Starting at the line that holds "[3.12-4.17s]", transcribe every line to the end of the data exactly; include no other lines.

-=-=-

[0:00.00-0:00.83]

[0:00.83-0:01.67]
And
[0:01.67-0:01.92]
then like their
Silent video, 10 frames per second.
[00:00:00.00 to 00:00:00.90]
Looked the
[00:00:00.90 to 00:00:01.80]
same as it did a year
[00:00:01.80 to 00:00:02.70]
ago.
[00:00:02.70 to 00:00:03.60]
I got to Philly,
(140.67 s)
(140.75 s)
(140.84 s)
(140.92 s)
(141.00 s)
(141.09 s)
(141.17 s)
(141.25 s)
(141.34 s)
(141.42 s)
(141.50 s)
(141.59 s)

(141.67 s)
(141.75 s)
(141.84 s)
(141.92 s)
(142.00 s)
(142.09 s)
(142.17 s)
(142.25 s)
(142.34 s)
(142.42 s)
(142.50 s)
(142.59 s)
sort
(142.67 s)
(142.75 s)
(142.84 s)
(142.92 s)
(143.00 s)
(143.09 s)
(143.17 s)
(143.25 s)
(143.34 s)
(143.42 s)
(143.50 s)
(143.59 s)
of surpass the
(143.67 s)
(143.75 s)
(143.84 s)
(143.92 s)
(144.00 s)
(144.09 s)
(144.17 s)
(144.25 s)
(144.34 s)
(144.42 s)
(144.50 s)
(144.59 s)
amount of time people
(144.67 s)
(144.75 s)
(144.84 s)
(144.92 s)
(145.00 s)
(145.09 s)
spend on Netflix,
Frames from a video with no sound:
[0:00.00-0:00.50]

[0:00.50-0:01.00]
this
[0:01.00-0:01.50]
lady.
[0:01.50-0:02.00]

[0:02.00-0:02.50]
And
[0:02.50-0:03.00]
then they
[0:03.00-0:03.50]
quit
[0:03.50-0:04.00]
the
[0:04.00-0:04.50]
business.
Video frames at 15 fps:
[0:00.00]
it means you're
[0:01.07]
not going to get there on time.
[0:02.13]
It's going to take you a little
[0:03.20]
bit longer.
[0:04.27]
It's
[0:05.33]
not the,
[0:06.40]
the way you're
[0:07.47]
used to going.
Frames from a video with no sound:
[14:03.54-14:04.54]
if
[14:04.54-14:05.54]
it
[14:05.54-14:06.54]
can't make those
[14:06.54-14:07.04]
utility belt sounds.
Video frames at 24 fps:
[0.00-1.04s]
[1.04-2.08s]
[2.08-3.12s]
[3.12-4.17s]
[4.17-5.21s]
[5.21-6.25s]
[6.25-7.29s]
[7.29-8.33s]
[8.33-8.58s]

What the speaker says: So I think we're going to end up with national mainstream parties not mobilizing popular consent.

-=-=-

**Task response:**
[3.12-4.17s]
[4.17-5.21s]
[5.21-6.25s]
[6.25-7.29s]
[7.29-8.33s]
[8.33-8.58s]

What the speaker says: So I think we're going to end up with national mainstream parties not mobilizing popular consent.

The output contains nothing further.